Kong: Skull Island

It’s 1973, and a U.S. survey and mapping expedition, supported by an Army helicopter unit recently released from the wind-down of the Vietnam War, heads toward the previously unexplored Skull Island.

If they’d brushed up on their old movies, they wouldn’t have been gobsmacked, and soon simply smacked, when they spot and engage with a really big ape. Big enough to squish all previous versions of the character under his big toe. Big enough to easily challenge the helicopters and crews. I mean really, really big. In a flash, choppers are scattered in pieces across the island, along with most of their occupants. A few important characters manage to survive, led by Lt. Colonel Preston Packard, the head of the military contingent, and Bill Randa, the civilian in charge of the expedition.

1017kong.box.jpgOn their way to join their scattered forces back together, they encounter natives, together with a slightly loony Army Air Corps pilot stranded on the island since his plane crashed there in World War II. Together they fight their way to the rescue point, their journey slowed not only by an increasingly angry Kong (and even scarier beasties) but also by a now-Ahab-like Colonel Packard, obsessed with revenge for the deaths of his men.

If you’re waiting for our heroes to capture Kong and transport him back to New York for a public showing, they never do. Only Yankee Stadium would have been big enough for such an event. And there are only the slightest swipes toward a beauty-and-the-beast subplot.

The film is beautifully shot, and the UHD Blu-ray gets it all. While most of the film takes place in daylight, several dark scenes critical to the story, particularly Packard’s final confrontation with Kong, are clearly rendered. Bright HDR highlights pop consistently, and the island’s jungle and mountain locations (much of the film was shot in Vietnam) are consistently striking. The widescreen format is also used intelligently throughout, both in quieter scenes and in the film’s jaw-dropping action set pieces. (A Blu-ray 3D edition is sold separately, converted from 2D but quite enjoyable.)

I listened in 5.1-channel DTS-HD Master Audio. (The Dolby Atmos track only plays if manually selected.) The sound was consistently excellent, with powerful bass and active surrounds, not only in the action scenes but in quieter moments as well, adding to the tension and constant threat of instant death from something nasty hiding in the bush—or part of the bush. Occasional bits of harshness did intrude, particularly where loud action effects compete with a music track that mixes conventional underscoring and pop music, but it was rare.

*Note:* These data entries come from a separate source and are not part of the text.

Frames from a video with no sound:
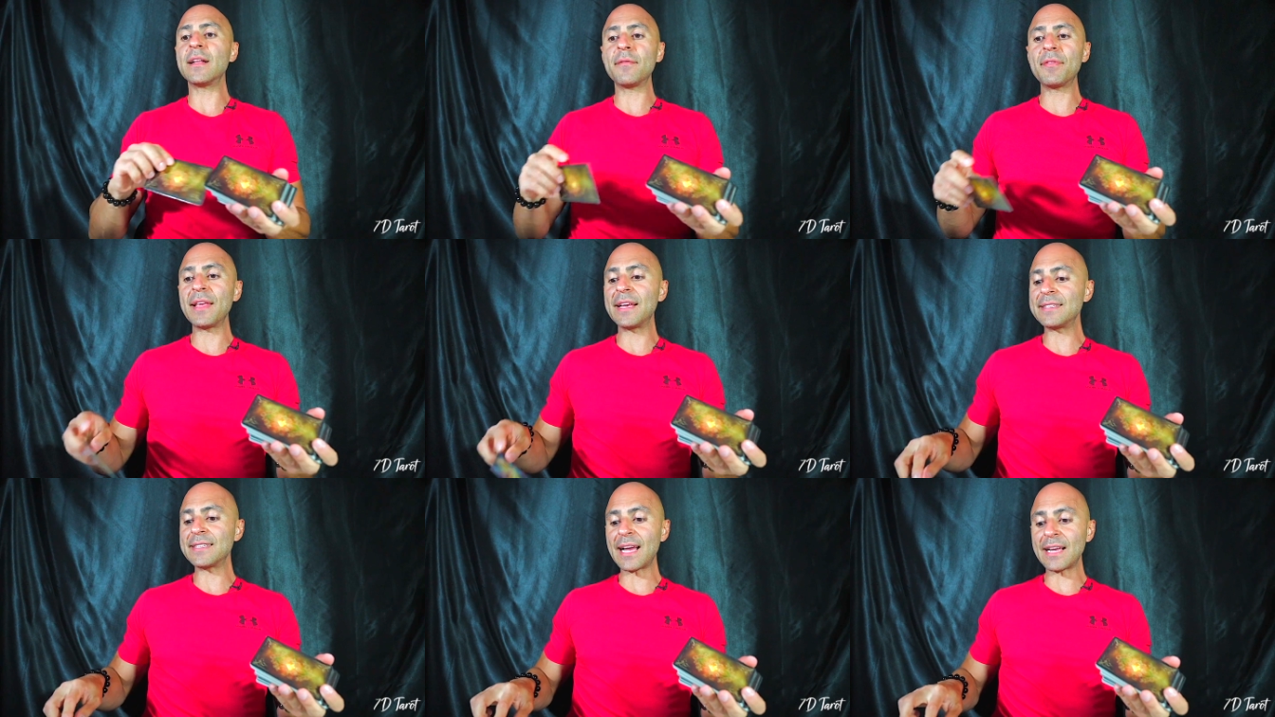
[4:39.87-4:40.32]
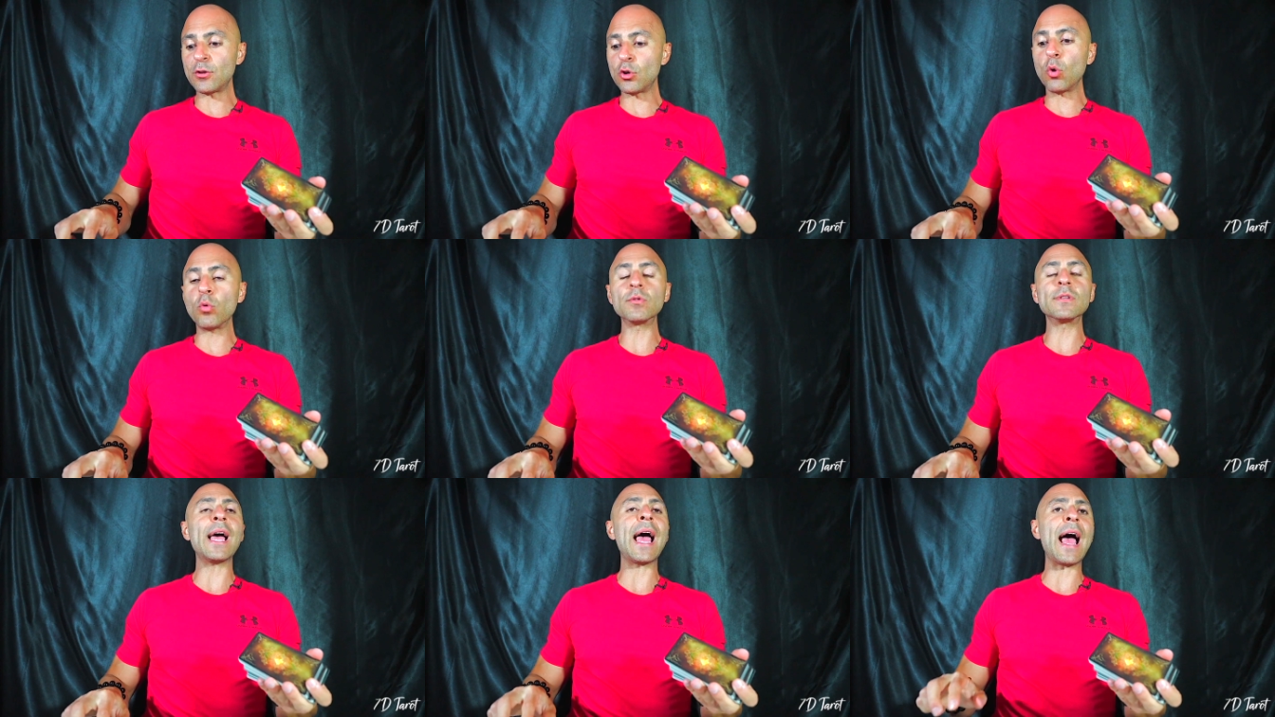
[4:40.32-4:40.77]
of things I
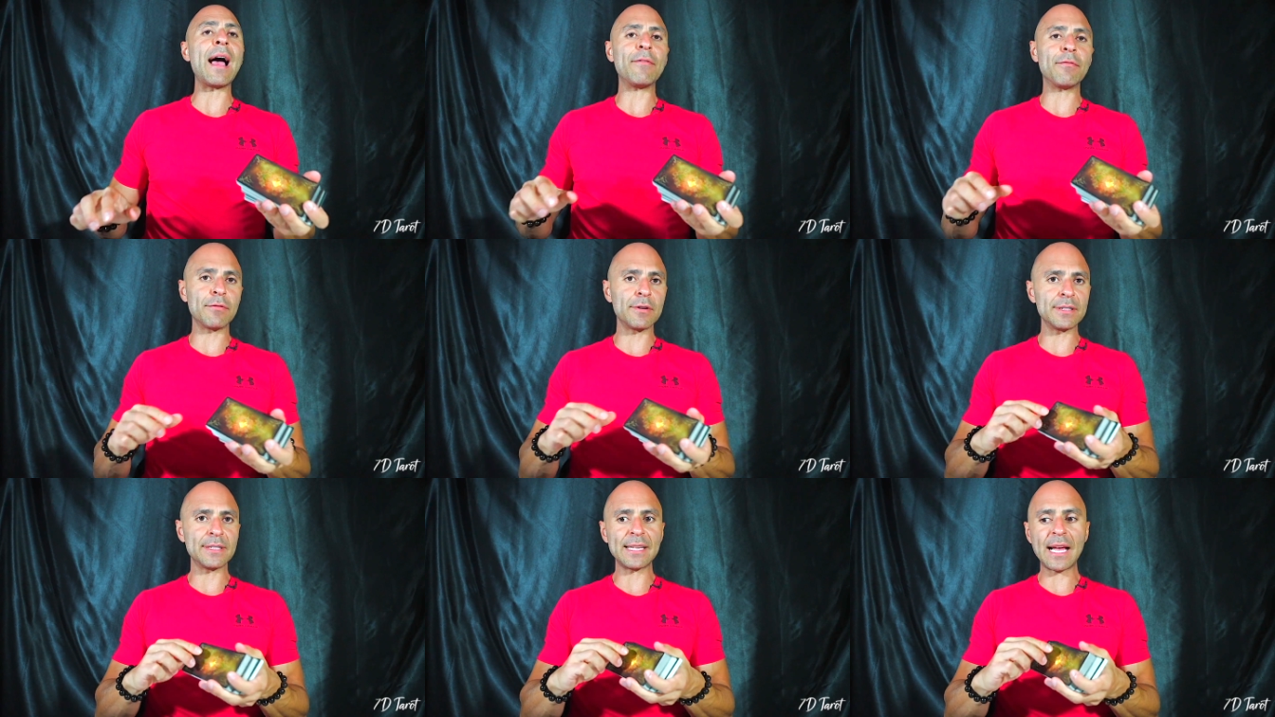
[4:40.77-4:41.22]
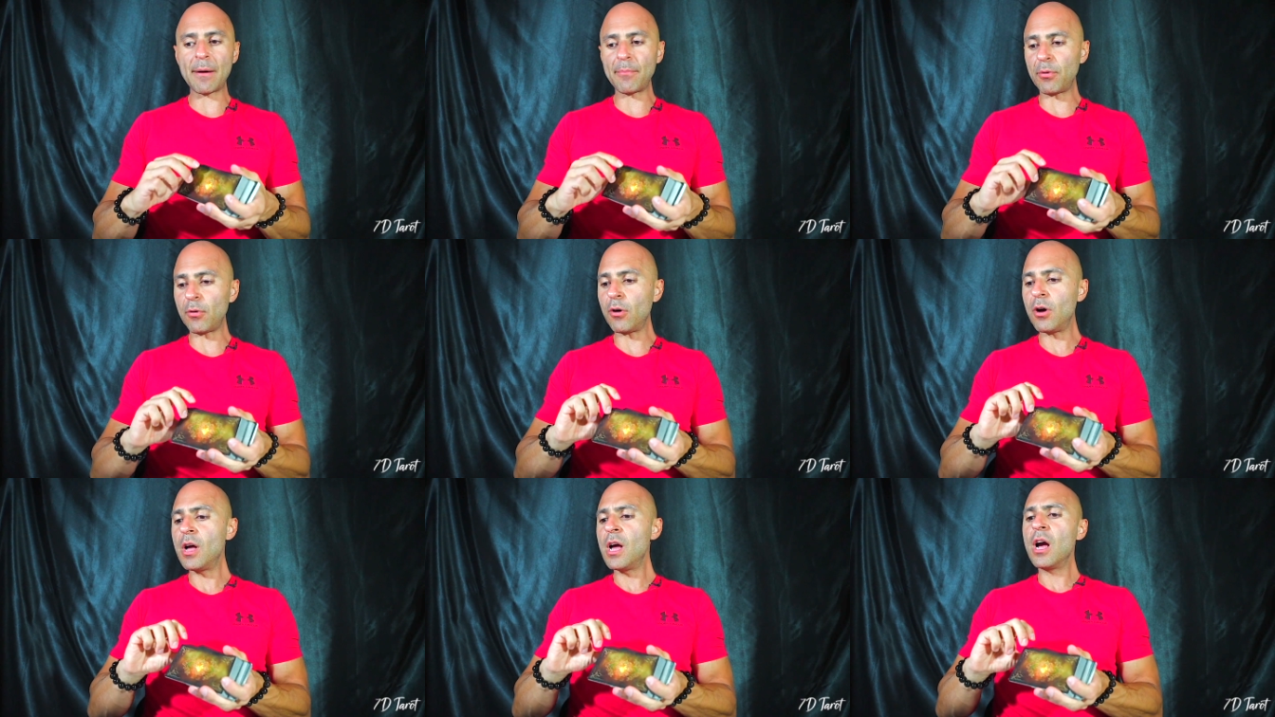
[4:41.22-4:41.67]
don't have, for
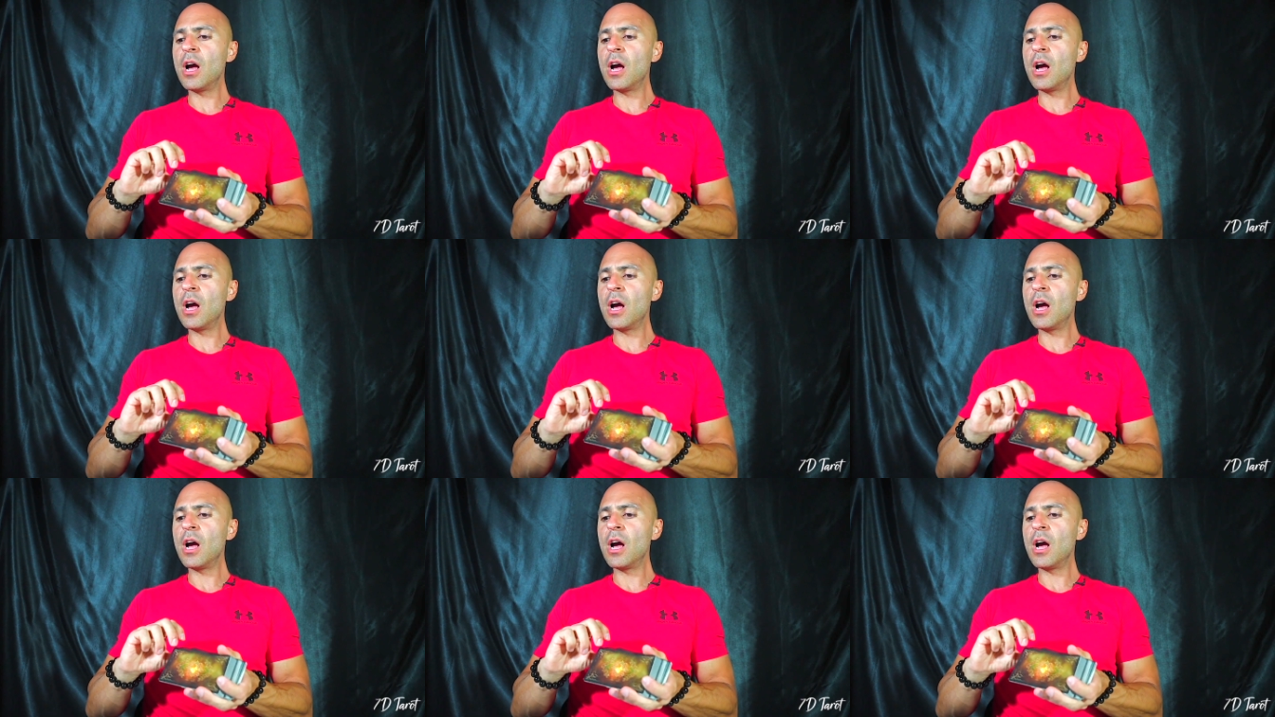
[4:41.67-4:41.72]
example.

The extras are solid and deserve high marks not only for the modest but interesting making-of featurettes but also for the director’s commentary track, an endangered species in recent years. And while most of the extras here are included only on the Blu-ray version, the commentary is available on both the UHD and Blu-ray Discs.

Kong: Skull Island is a wild ride, though it doesn’t displace my favorite Kong movie, Peter Jackson’s version from 2005. Do check out that one, and also the 1933 original. It’s viewed today as a classic, though modern viewers accustomed to photorealistic special effects can’t appreciate it in the same way that 1933 audiences did—as a terrifying, exciting adventure film.

Studio: Warner Bros., 2017
Aspect Ratio: 2.40:1
Audio Format: Dolby Atmos / TrueHD 7.1 core; DTS-HD Master Audio 5.1 (UHD and Blu-ray)
Length: 118 mins.
MPAA Rating: PG-13
Director: Jordon Vogt-Roberts
Starring: Tom Hiddleston, Samuel L. Jackson, Brie Larson

utopianemo's picture

I suppose I still prefer the 1976 Jeff Bridges version. I really wanted to like Pete Jackson's version, and a lot of it is pretty good...but he fell squarely into the CGI trap on that one. The whole middle of the film is so Foie-gras stuffed full of frenetically harrowing action CGI sequences the characters BARELY escape from, that any real tension gets lost between entangled Apatosaurus feet. It's almost like Gandalf sat just offscreen, waiting to save the crew until it looked like even he couldn't pull it off. That gluttony kind of steals the tension from the more important moments later on in the film.

This one, too, felt too much like a vapid summer movie. I was hoping for a plot closer in spirit to Godzilla, which as we find out shares the same universe, but is a lot more intelligently written. Here's to hoping whatever Kaiju they resurrect next share more in common with Godzilla than King Kong.

Traveler's picture

Great flick. I hope they come thru with what they showed at the very end!